When he reached the Tides, he lurked in the alley and peered through the smoked windows to spot his team jumbled near the poolroom. Their posture was slouchy though Jill appeared intense as she talked with Bobbi, who nodded repeatedly. Beth had Lacey in a corner, Monica behind them. The alliances were in motion. Marstrulavich was not on his usual stool, so Kelso continued across the street to the Sunset and found Marstrulavich at the far end of the bar hunched over a Jack on the rocks. He was fairly drunk, and Kelso knew when Marstrulavich was drunk he could go from cantankerous to downright rancorous in a heartbeat.
“Don’t you ever fucking make me coach those bitches again,” he snarled at Kelso, without looking at him as he sat down beside him.
Kelso ordered a beer and a shot. “What was the final score?”
“Thirteen to six. They fell apart. I gotta coach a team I don’t wanna coach, never wanted a fucking thing to do with in the first place, and then I gotta explain where you’re at, did you quit…?” He downed his drink. “They can’t play without you! They’re dependent on you! They’ll never win another game without you! You sonofabitch, don’t you EVER pull this bullshit again! I’ll walk off, swear to God. I’m tellin’ yah right now, if your dad knew you walked off on those girls, deserted ‘em, he’d kick your goddam ass. Shame on you. This is one of the worst nights of my life! I couldn’t bear being with those girls in the Tides. The game, it was torture, and Jill, is she one pissed off bitch!”
“Yeh, well, she’s the one started this whole thing. She’s the one begged me to get into this goddam mess. Well, she can have the spineless clown Mark back, so Beth can run things.”
Marstrulavich appraised is friend. “Jesus, you’re hammered.”
“Goddam right. Fuckin’ women…nothin’ but grief. All of ‘em, even Stella, and she was a good one.”
Marstrulavich ordered and paid for shots of Jack.
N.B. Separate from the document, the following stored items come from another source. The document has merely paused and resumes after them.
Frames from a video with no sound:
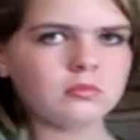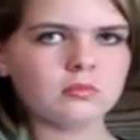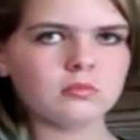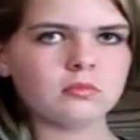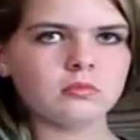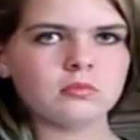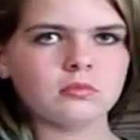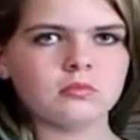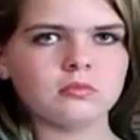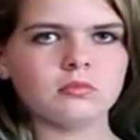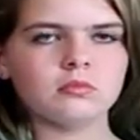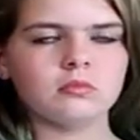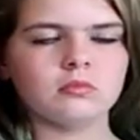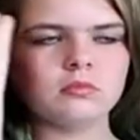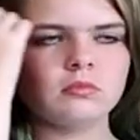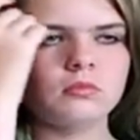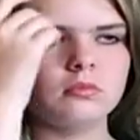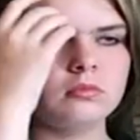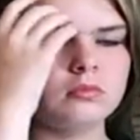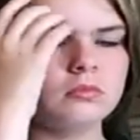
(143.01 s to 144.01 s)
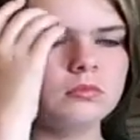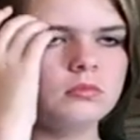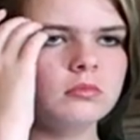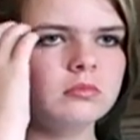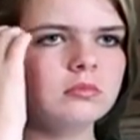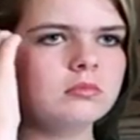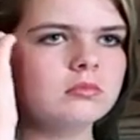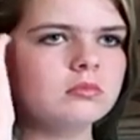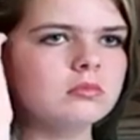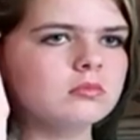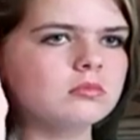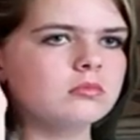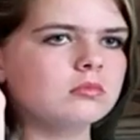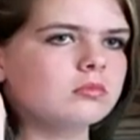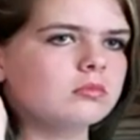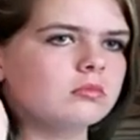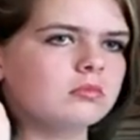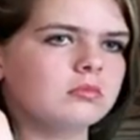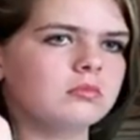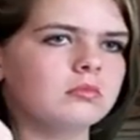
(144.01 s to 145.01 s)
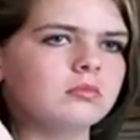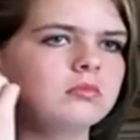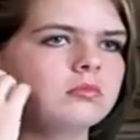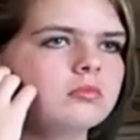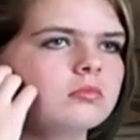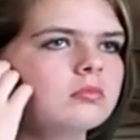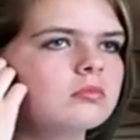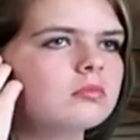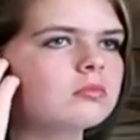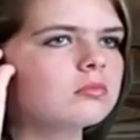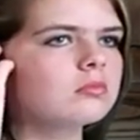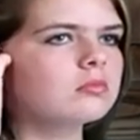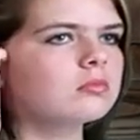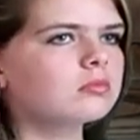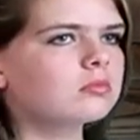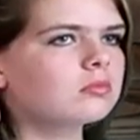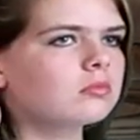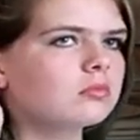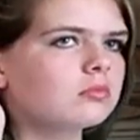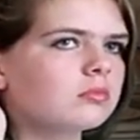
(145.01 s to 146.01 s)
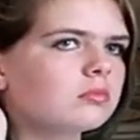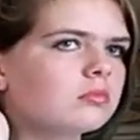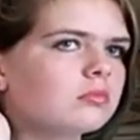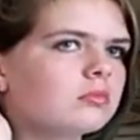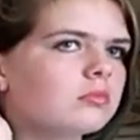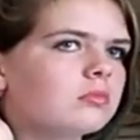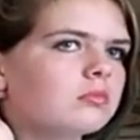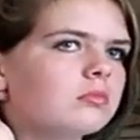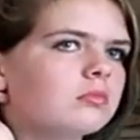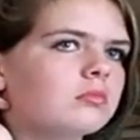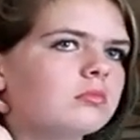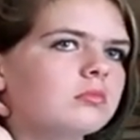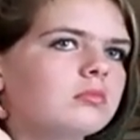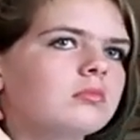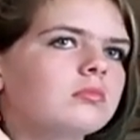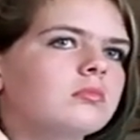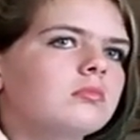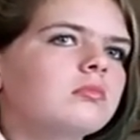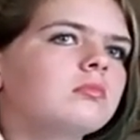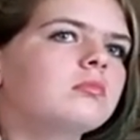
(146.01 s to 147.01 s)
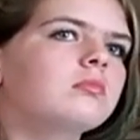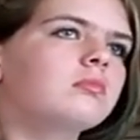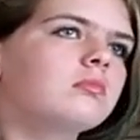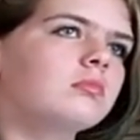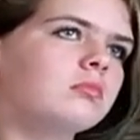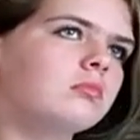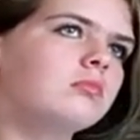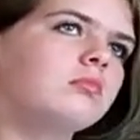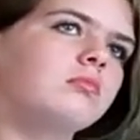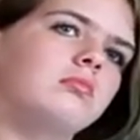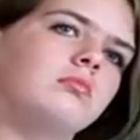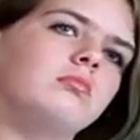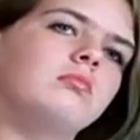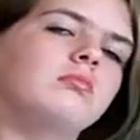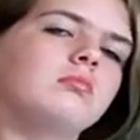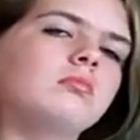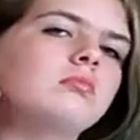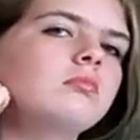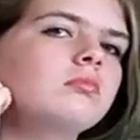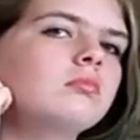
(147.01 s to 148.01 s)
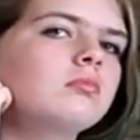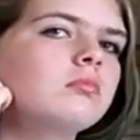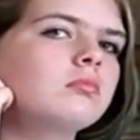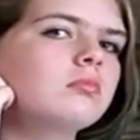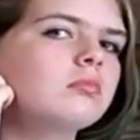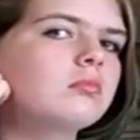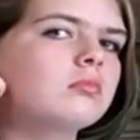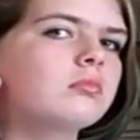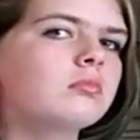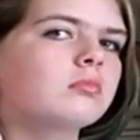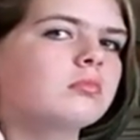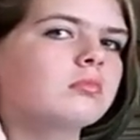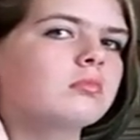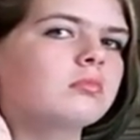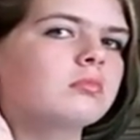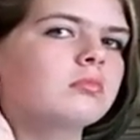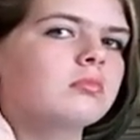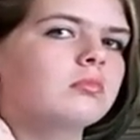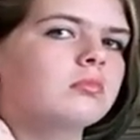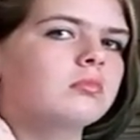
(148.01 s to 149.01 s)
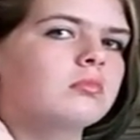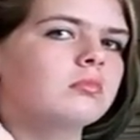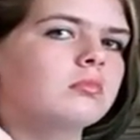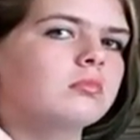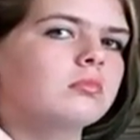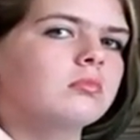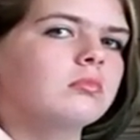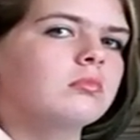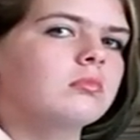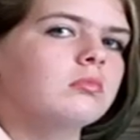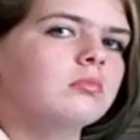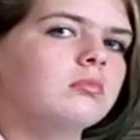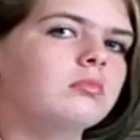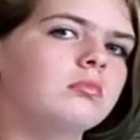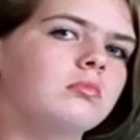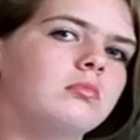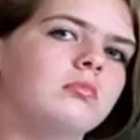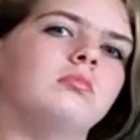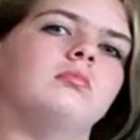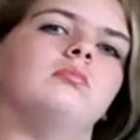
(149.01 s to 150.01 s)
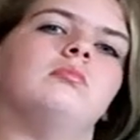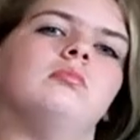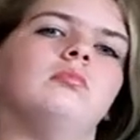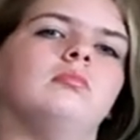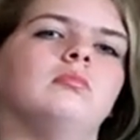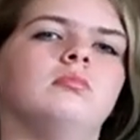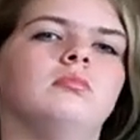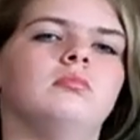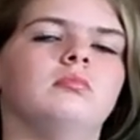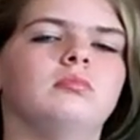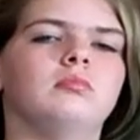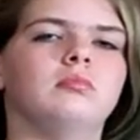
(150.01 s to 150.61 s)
[no speech]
He stared straight ahead at Kelso in the back bar mirror. “And another thing,” he said. “Bobbi’s divorcin’ Bart. She was a mess tonight. She was bawlin’ on the mound. She’s mad at you, too. they’re all pissed off at you.”
“Where’d yah tell ‘em I was at?”
“I tole ‘em there was nothin’ wrong with you, that you were gettin’ drunk and feelin’ sorry for yourself like a big goddam baby.”
Suddenly, Jill was at Kelso’s side, hands on hips, eyes narrowed. She looked him in the eye, and then said, very slowly, very icily, “I hope you feel good about yourself. You really hurt us. Every one of us. How could you? Some of the girls are crying, right now. Shame on you.”
She turned and marched out. Kelso sighed, shook his head, downed his shot, signaled the bartender for another. Marstrulavich lit his cigar, which Kelso puffed as two new shots arrived. Marstrulavich picked up his shot and said, “You better go across the street and apologize.”
Kelso picked up his shot. “Bullshit,” he said. They downed their shots. “They wanted me, they got me, and all that goes with it.”
“Those girls got feelings, Kelso. They’re good girls. They’d go to war for you. You let your miserable selfish feelings get in the way of theirs, just like you always did with Stella. That’s why you’re alone and unfit for human consumption.”
Kelso took a good slug of his beer. “Well, we got one more game and that’s it. Maybe they won’t ask me back. Good riddance. I don’t need this aggravation.”
“Oh yes you do,” Marstrulavich said, watching a smoke ring from his cigarette dissolve before him and float toward the back bar mirror. “They’ll ask you back.”